- Task objective: Print out all of the records exactly; no picture belongs in the result.

··· Raw data ···

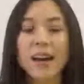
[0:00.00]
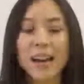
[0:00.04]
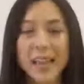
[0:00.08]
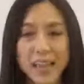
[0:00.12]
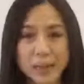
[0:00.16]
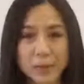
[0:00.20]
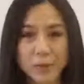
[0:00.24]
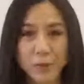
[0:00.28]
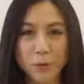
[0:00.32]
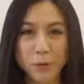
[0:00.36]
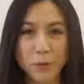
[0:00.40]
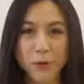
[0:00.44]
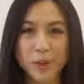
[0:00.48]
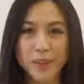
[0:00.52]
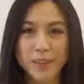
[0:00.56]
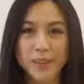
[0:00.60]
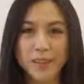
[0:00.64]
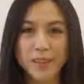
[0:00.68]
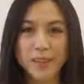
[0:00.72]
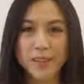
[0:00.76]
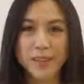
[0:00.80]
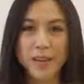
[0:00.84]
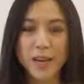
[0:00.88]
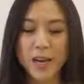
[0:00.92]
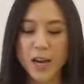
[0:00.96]
Hey
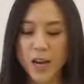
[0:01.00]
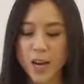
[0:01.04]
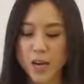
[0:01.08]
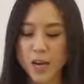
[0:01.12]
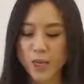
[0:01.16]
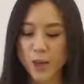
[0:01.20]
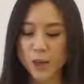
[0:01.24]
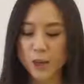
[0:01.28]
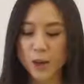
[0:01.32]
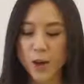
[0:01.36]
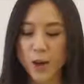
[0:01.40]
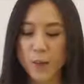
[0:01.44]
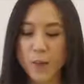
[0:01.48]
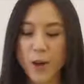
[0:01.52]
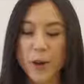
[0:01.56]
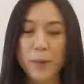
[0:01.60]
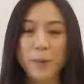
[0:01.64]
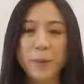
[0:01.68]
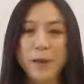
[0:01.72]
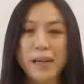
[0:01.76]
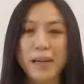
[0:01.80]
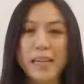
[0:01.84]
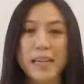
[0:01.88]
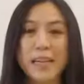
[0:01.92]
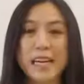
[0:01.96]
everyone, Shop
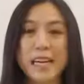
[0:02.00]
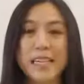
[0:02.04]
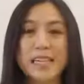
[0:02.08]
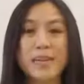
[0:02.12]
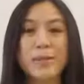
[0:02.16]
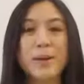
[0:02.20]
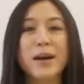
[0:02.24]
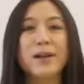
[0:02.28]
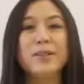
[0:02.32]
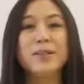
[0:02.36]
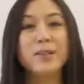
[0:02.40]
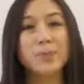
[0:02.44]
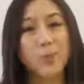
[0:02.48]
Hubby is about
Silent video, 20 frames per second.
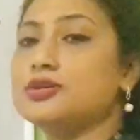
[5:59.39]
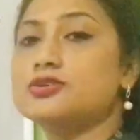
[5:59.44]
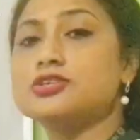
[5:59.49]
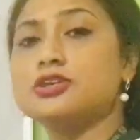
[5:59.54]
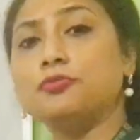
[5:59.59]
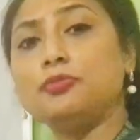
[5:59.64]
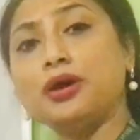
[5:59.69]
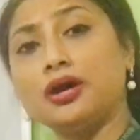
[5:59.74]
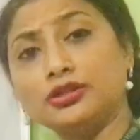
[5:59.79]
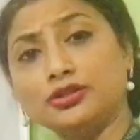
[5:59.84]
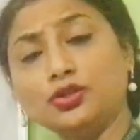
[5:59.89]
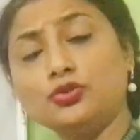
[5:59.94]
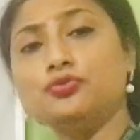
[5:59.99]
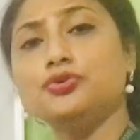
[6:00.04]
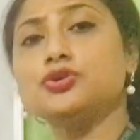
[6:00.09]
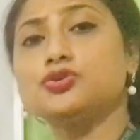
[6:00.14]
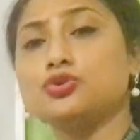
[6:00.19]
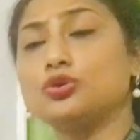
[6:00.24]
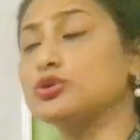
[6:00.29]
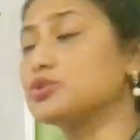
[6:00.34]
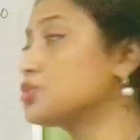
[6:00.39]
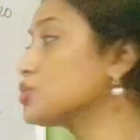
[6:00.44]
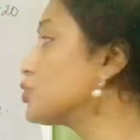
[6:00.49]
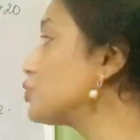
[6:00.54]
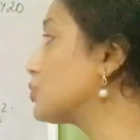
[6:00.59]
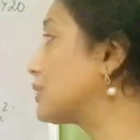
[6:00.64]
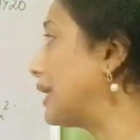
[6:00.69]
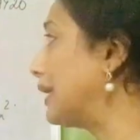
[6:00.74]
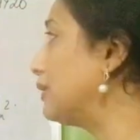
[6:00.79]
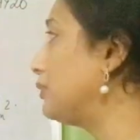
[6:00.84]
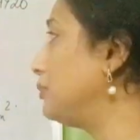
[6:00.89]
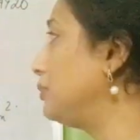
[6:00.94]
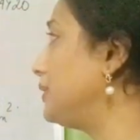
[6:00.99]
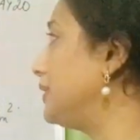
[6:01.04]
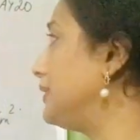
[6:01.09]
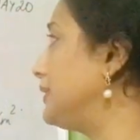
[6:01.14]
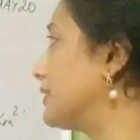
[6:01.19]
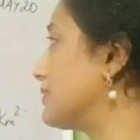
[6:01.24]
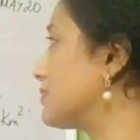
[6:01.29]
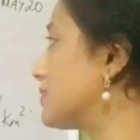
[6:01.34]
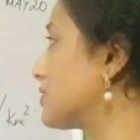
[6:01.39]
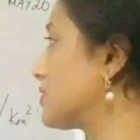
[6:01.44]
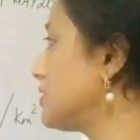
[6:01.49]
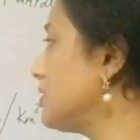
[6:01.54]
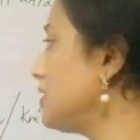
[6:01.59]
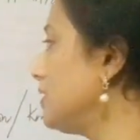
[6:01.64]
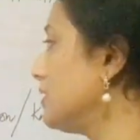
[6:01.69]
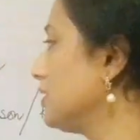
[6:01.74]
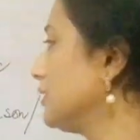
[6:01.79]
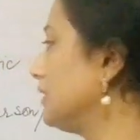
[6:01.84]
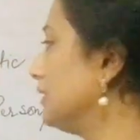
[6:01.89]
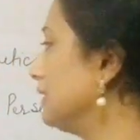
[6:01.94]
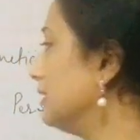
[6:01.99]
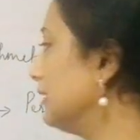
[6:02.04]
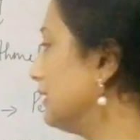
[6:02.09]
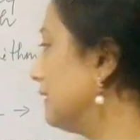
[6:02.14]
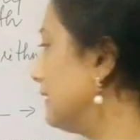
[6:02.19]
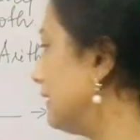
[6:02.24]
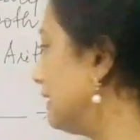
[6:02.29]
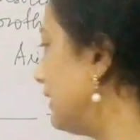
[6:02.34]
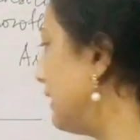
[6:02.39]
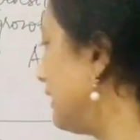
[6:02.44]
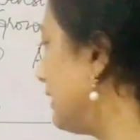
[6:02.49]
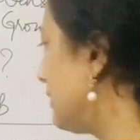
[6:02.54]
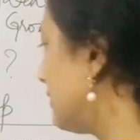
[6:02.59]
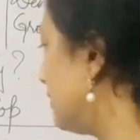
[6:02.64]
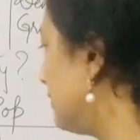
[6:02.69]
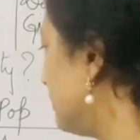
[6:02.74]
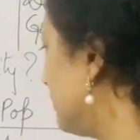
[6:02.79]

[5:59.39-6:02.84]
are some other ways also to calculate density, like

···

- The answer:
[0:00.00]
[0:00.04]
[0:00.08]
[0:00.12]
[0:00.16]
[0:00.20]
[0:00.24]
[0:00.28]
[0:00.32]
[0:00.36]
[0:00.40]
[0:00.44]
[0:00.48]
[0:00.52]
[0:00.56]
[0:00.60]
[0:00.64]
[0:00.68]
[0:00.72]
[0:00.76]
[0:00.80]
[0:00.84]
[0:00.88]
[0:00.92]
[0:00.96]
Hey
[0:01.00]
[0:01.04]
[0:01.08]
[0:01.12]
[0:01.16]
[0:01.20]
[0:01.24]
[0:01.28]
[0:01.32]
[0:01.36]
[0:01.40]
[0:01.44]
[0:01.48]
[0:01.52]
[0:01.56]
[0:01.60]
[0:01.64]
[0:01.68]
[0:01.72]
[0:01.76]
[0:01.80]
[0:01.84]
[0:01.88]
[0:01.92]
[0:01.96]
everyone, Shop
[0:02.00]
[0:02.04]
[0:02.08]
[0:02.12]
[0:02.16]
[0:02.20]
[0:02.24]
[0:02.28]
[0:02.32]
[0:02.36]
[0:02.40]
[0:02.44]
[0:02.48]
Hubby is about
Silent video, 20 frames per second.
[5:59.39]
[5:59.44]
[5:59.49]
[5:59.54]
[5:59.59]
[5:59.64]
[5:59.69]
[5:59.74]
[5:59.79]
[5:59.84]
[5:59.89]
[5:59.94]
[5:59.99]
[6:00.04]
[6:00.09]
[6:00.14]
[6:00.19]
[6:00.24]
[6:00.29]
[6:00.34]
[6:00.39]
[6:00.44]
[6:00.49]
[6:00.54]
[6:00.59]
[6:00.64]
[6:00.69]
[6:00.74]
[6:00.79]
[6:00.84]
[6:00.89]
[6:00.94]
[6:00.99]
[6:01.04]
[6:01.09]
[6:01.14]
[6:01.19]
[6:01.24]
[6:01.29]
[6:01.34]
[6:01.39]
[6:01.44]
[6:01.49]
[6:01.54]
[6:01.59]
[6:01.64]
[6:01.69]
[6:01.74]
[6:01.79]
[6:01.84]
[6:01.89]
[6:01.94]
[6:01.99]
[6:02.04]
[6:02.09]
[6:02.14]
[6:02.19]
[6:02.24]
[6:02.29]
[6:02.34]
[6:02.39]
[6:02.44]
[6:02.49]
[6:02.54]
[6:02.59]
[6:02.64]
[6:02.69]
[6:02.74]
[6:02.79]

[5:59.39-6:02.84]
are some other ways also to calculate density, like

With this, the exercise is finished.